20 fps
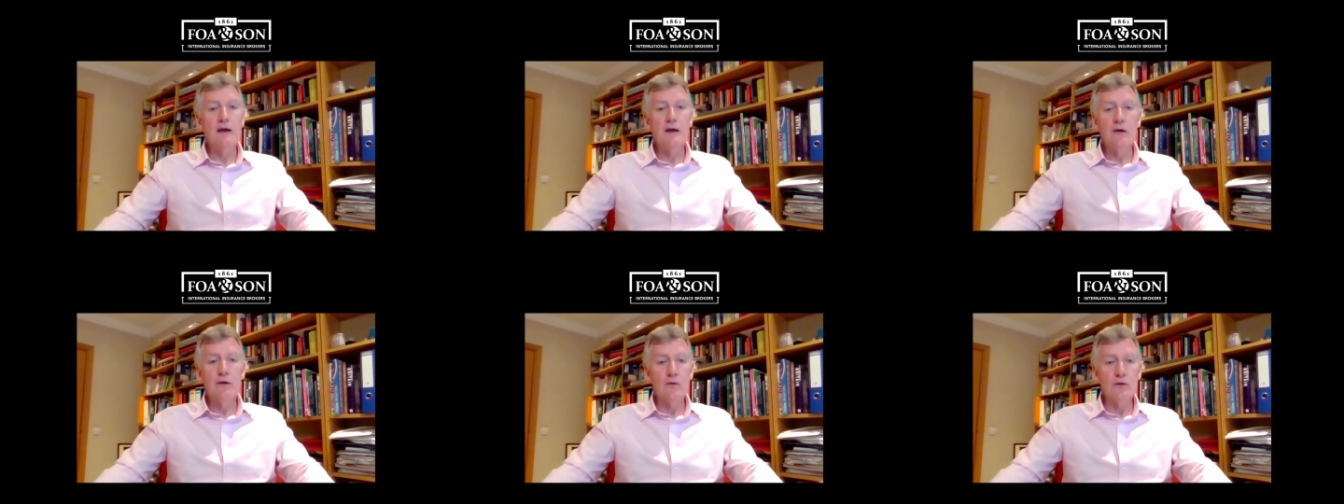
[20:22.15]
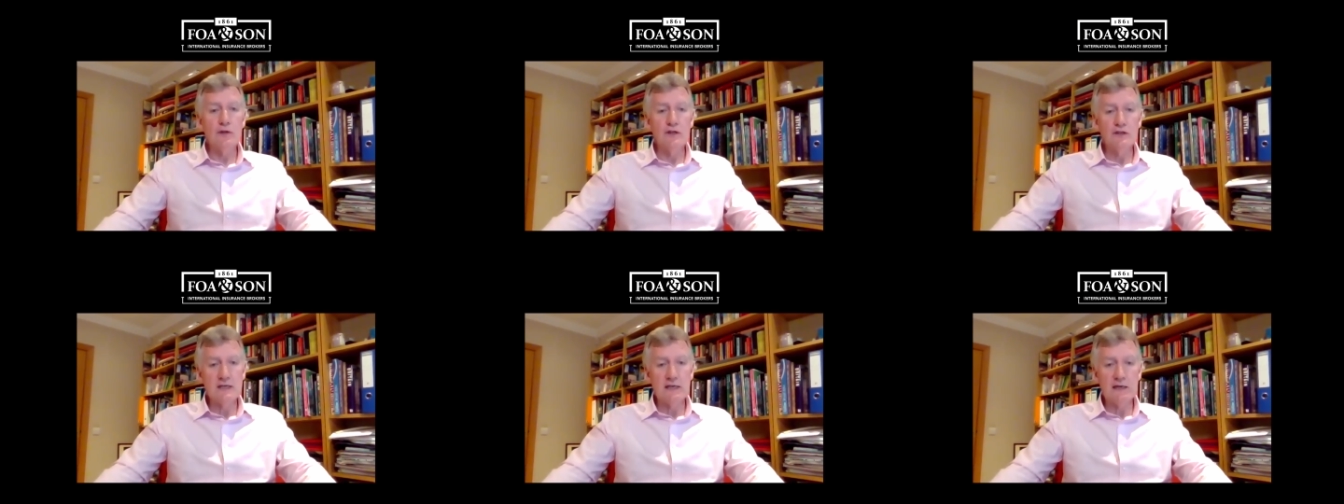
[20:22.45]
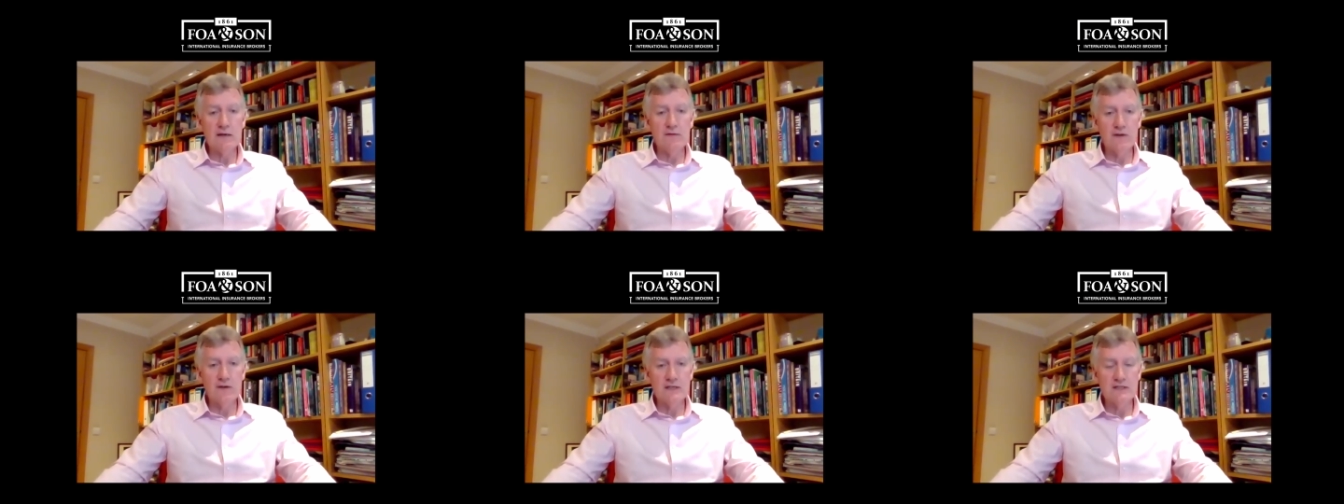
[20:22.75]
when you see
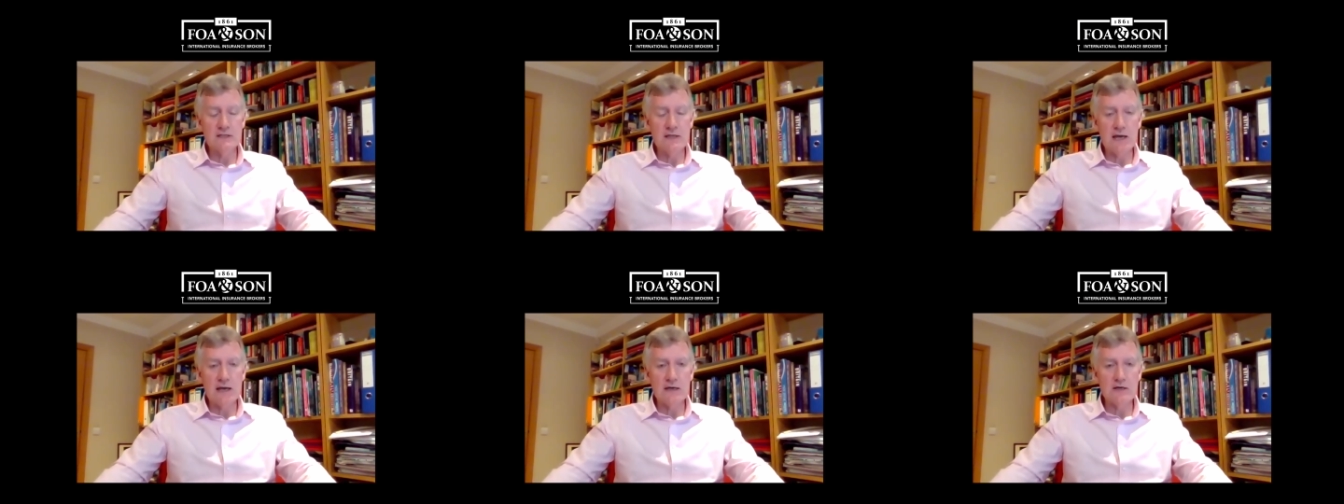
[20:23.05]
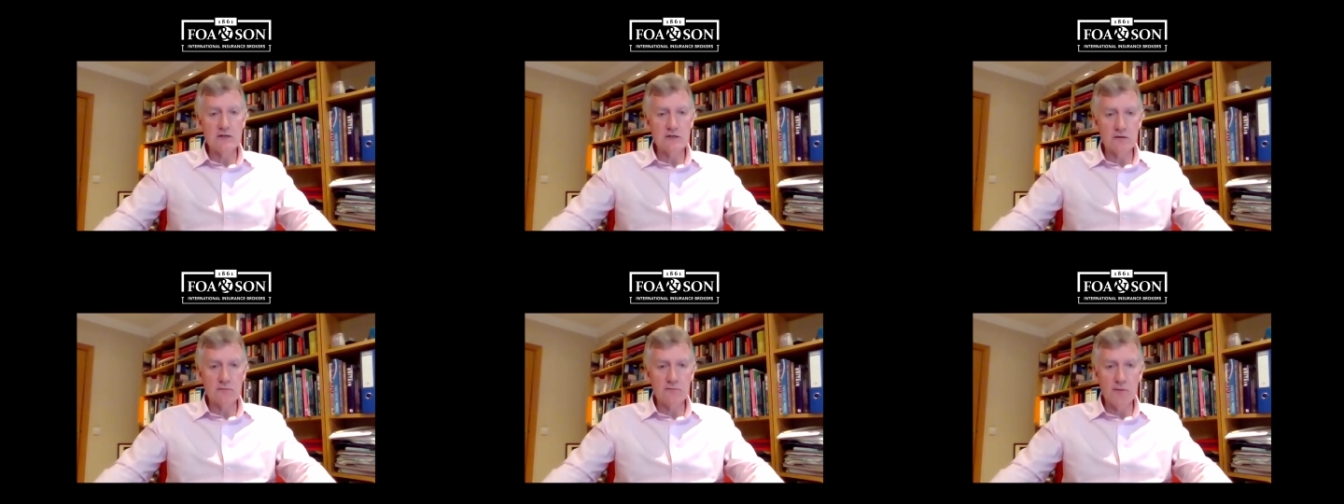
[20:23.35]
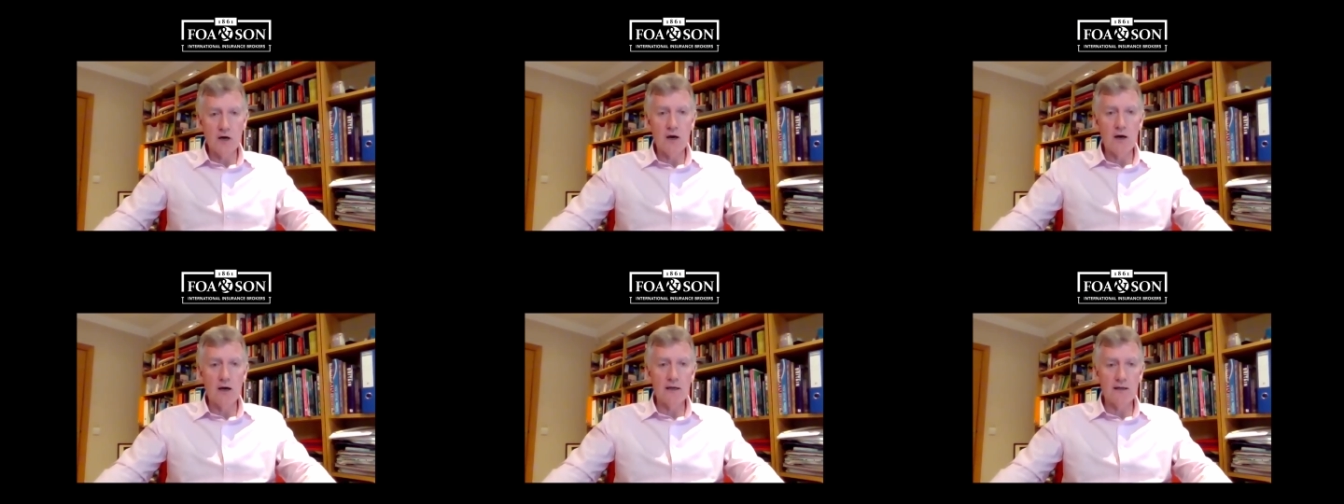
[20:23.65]
infestation
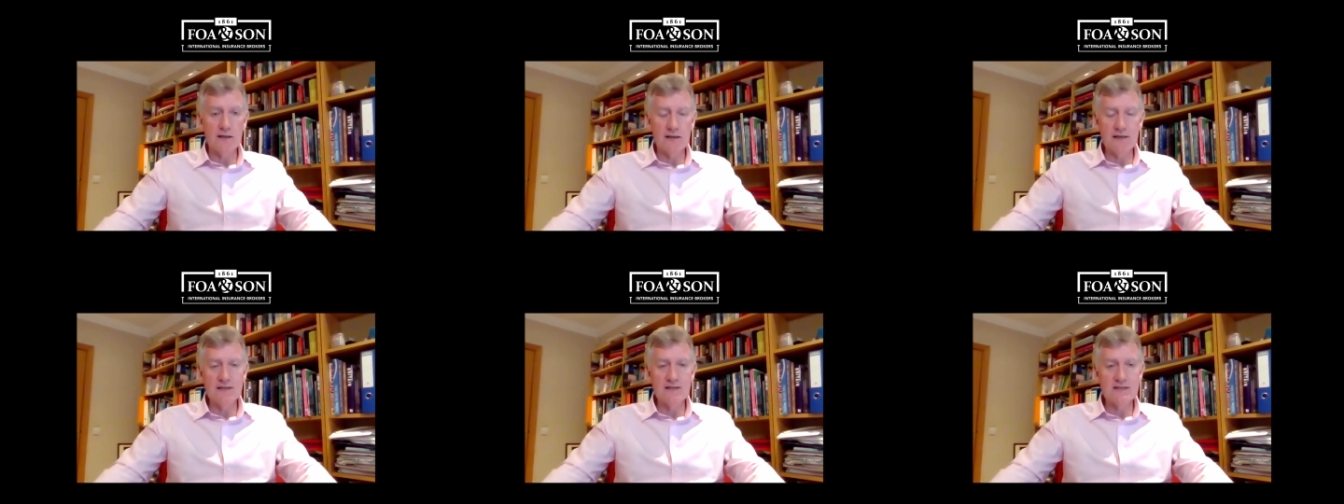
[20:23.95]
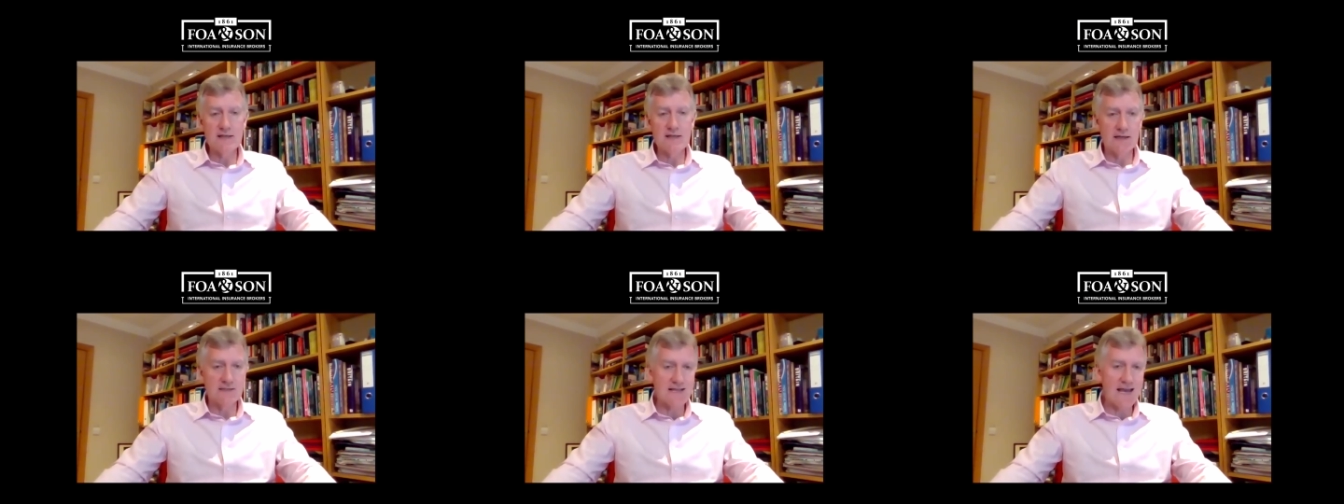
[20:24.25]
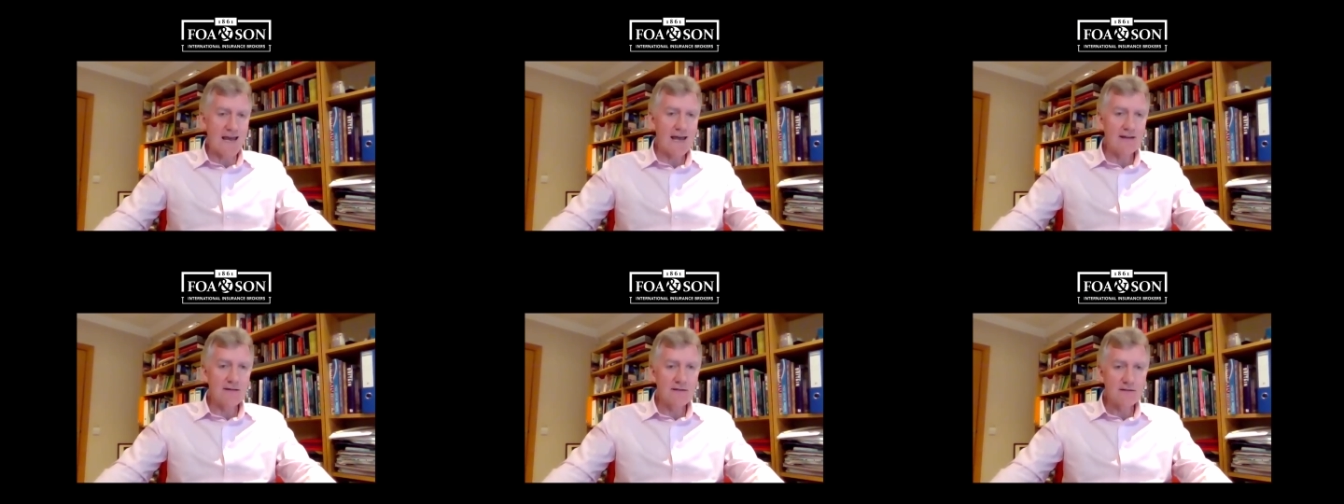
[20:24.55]
by insects,
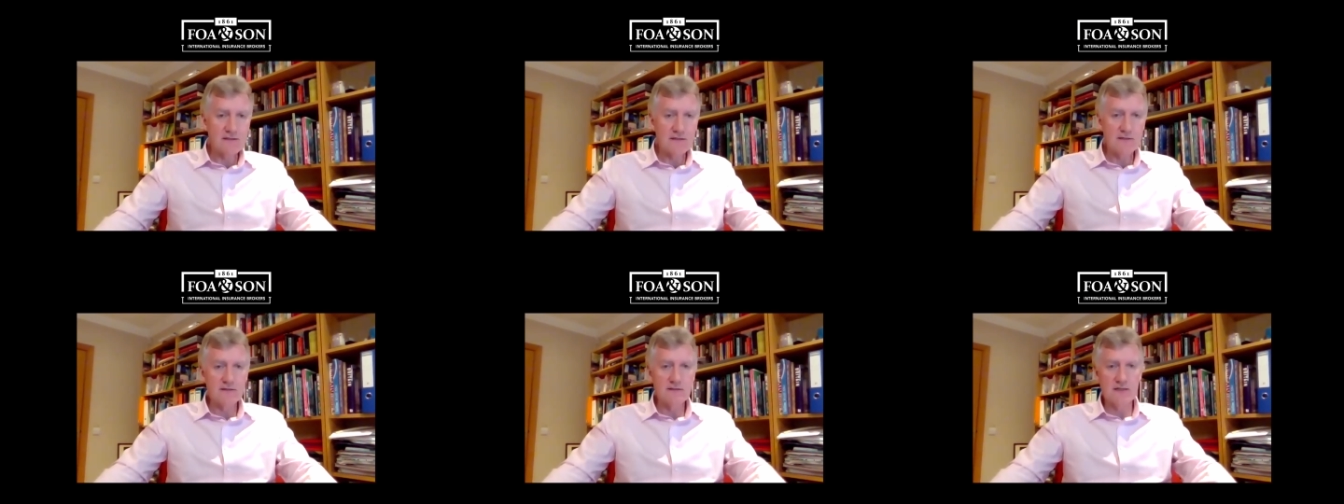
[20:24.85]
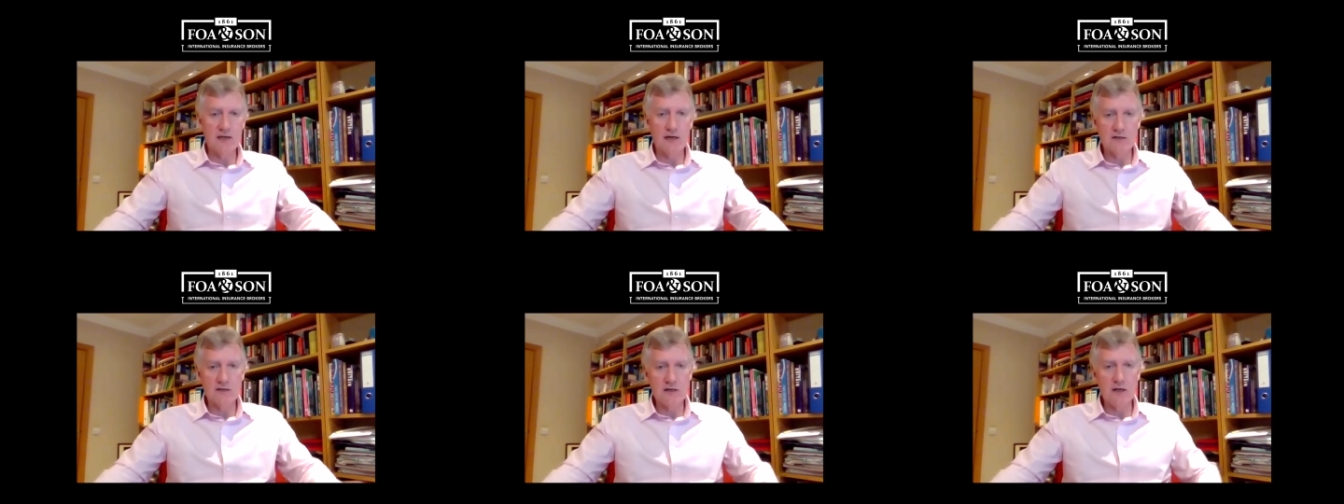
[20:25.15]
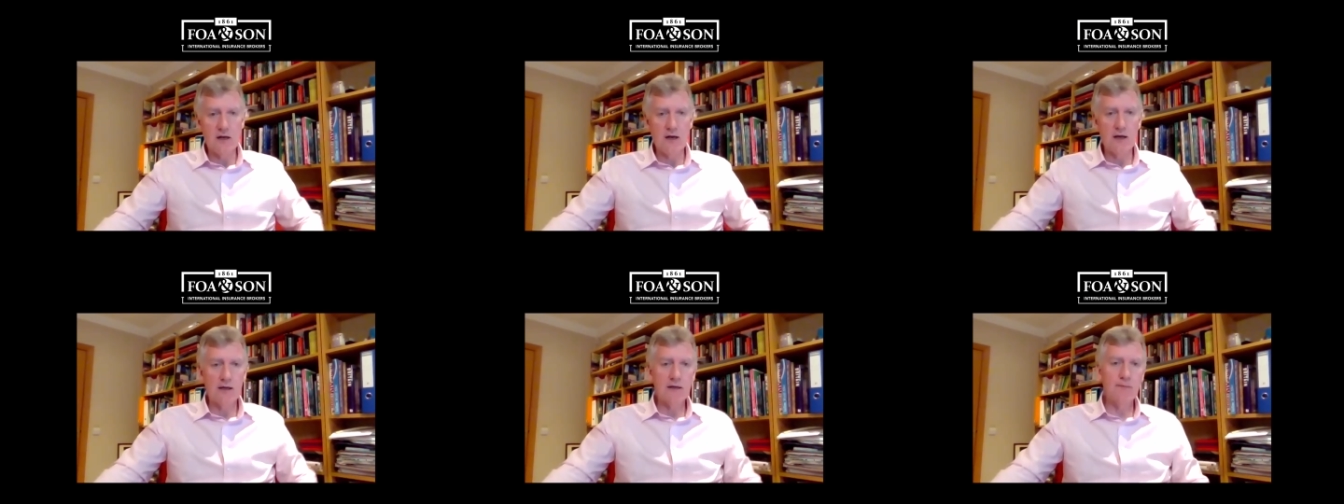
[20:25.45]
ants and such
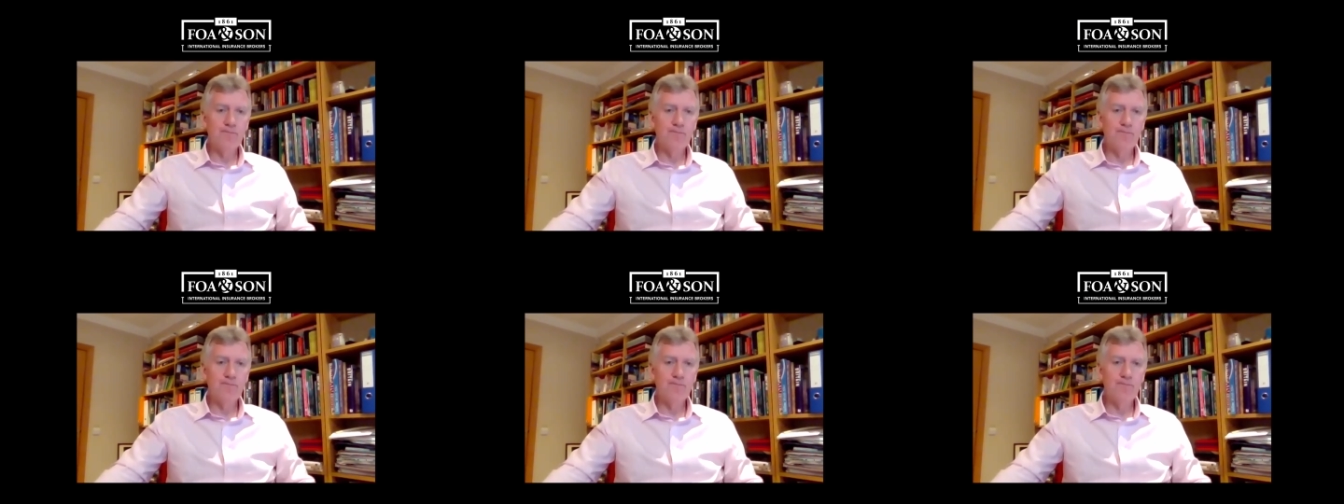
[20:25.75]
like.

**Your assignment**: Restate the data above word for word, omitting every picture.

**Result of this task**:
20 fps
[20:22.15]
[20:22.45]
[20:22.75]
when you see
[20:23.05]
[20:23.35]
[20:23.65]
infestation
[20:23.95]
[20:24.25]
[20:24.55]
by insects,
[20:24.85]
[20:25.15]
[20:25.45]
ants and such
[20:25.75]
like.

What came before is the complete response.